C'est une histoire qui ne se laisse pas facilement présenter, presque rebelle, trop déstabilisante pour entrer dans un cadre prédéfini, un genre évident. Et pourtant, au-delà de pouvoir bien la raconter pour susciter l'envie de la lecture, sa force romanesque est indéniable et laisse le lecteur en émoi ; lui restera longuement en mémoire. Il n'oubliera pas, c'est certain, , Saint-Enogat et la Clarté ni l'histoire de Claire, Chara ou Marie-Claire, étrange et lumineuse, déroutante et dramatique.
Pascal Guignard amplifie l'émotion par une écriture posée, sans manières et un style sobre, une économie de mots. Il enveloppe ses personnages dans une douceur et un apaisement. Protecteur, proche du lecteur comme des personnages, il n'égare personne, tout en laissant quelques mystères s'installer, donne à voir grâce à des descriptions de la nature concrètes et précises, illumine les paysages et les êtres. Un décor de méditation et de silences, intense et beau, révélant de l'inquiétude à certains moments et le calme à d'autres, comme une grande délivrance. Ou quand le lieu habite les personnages, fusionne en eux, crée l'harmonie magnifique.
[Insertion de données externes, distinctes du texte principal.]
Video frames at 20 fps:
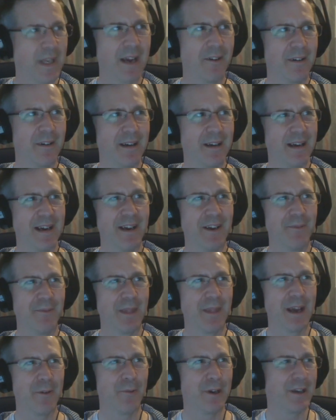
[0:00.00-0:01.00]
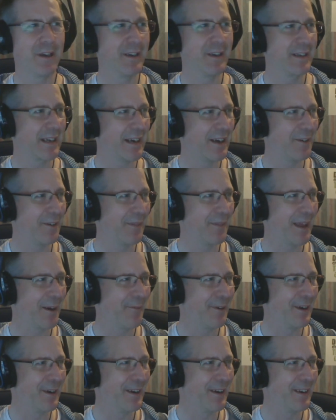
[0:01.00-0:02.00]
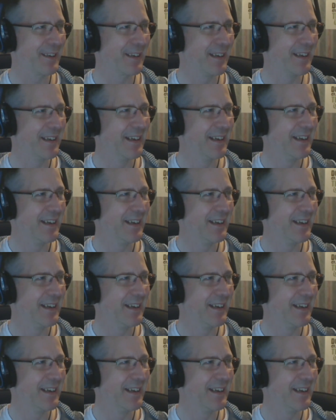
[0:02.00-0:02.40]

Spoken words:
Now, I hope that worked. I hope that worked.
« C'est le moment où le flot, plus hérissé, lance ses vagues les plus écumantes. Les vagues explosent, loin au-dessous de Claire, mais elles éclaboussent son visage, elles projettent l'écume au-dessus de sa capuche qui sans cesse retombe sur son dos […] Sa capuche ne tient plus. Le vent relève ses cheveux blonds. Il les dresse comme une torche humide et jaune. Elle se met délibérément face au vent et elle continue d'avancer le plus vite possible. »
Claire revient sur les lieux de son enfance. Le récit des souvenirs d'abord puis d'instants répétés. La quarantaine passée, elle retrouve un entourage, quittée depuis longtemps. Madame Ladon, son professeur de piano, aujourd'hui seule, sans enfants et prête à l'adopter, Fabienne, la factrice, ancienne amie ou encore la femme de ménage, Madame André. Et Simon, aujourd'hui pharmacien, son amour de jeunesse. Soudain, elle décide de s'installer ici, quitte sans regrets sa vie citadine de traductrice (« le génie des langues […] Elle parlait quinze langues au moins »).
Survient la tragédie, le jour même de ses cinquante ans. « Ceux qui n'affrontent pas leur souffrance, la souffrent sans fin. Ceux qui l'affrontent la souffrent sans fin. »
Cette nouvelle vie qui commence, immergée dans une nature grandiose, austère, encore préservée, ce sont les autres qui la racontent, à tour de rôle. Un roman polyphonique porté principalement par la voix de son jeune frère Paul, uni à elle par « une solidarité mystérieuse », du père Jean, de Juliette, sa fille longtemps délaissée et de Simon, puis d'autres voix plus lointaines, moins impliquées comme celle du voisin cultivateur ou de la conductrice de bus. Toutes évoquent Claire, avec différence, en nuances, construisent, tour à tour, un portrait sensible et fragile(« sa faiblesse insensée ») d'une femme fuyante, anxieuse puis soudainement plus tranquille ; évoquent leurs relations parfois difficiles, inhabituelles mais profondes avec une femme impénétrable, comme en déconstruction programmée. Dans ces témoignages des drames lointains rejaillissent, des secrets de famille s'exposent enfin.
Un ensemble de voix imbriquées, intimement mêlées qui s'unissent toutes autour de Claire, sans pour autant la comprendre réellement. Elle manque à tous, pourtant.
Claire s'abandonne au lieu, à la roche, au sable et à la mer, au vent et aux oiseaux, aux chemins côtiers, aux falaises grandioses, se dissimule dans les buissons, se dissout dans ce décor sauvage, s'imprègne des éléments jusqu'à en faire partie. Entièrement. « Elle s'était mise à sentir, en vieillissant, une odeur douce de sueur, de foin, de sel, d'iode, de mer, de granite, de lichen.» Jusqu'à disparaître, ne plus souffrir, libérer ses tensions. Elle laisse alors le lecteur, ébranlé, emporté lui aussi par ce décor magnifié et envoûtant où le bruit des vagues et la pluie masquent sa peine et sa douleur.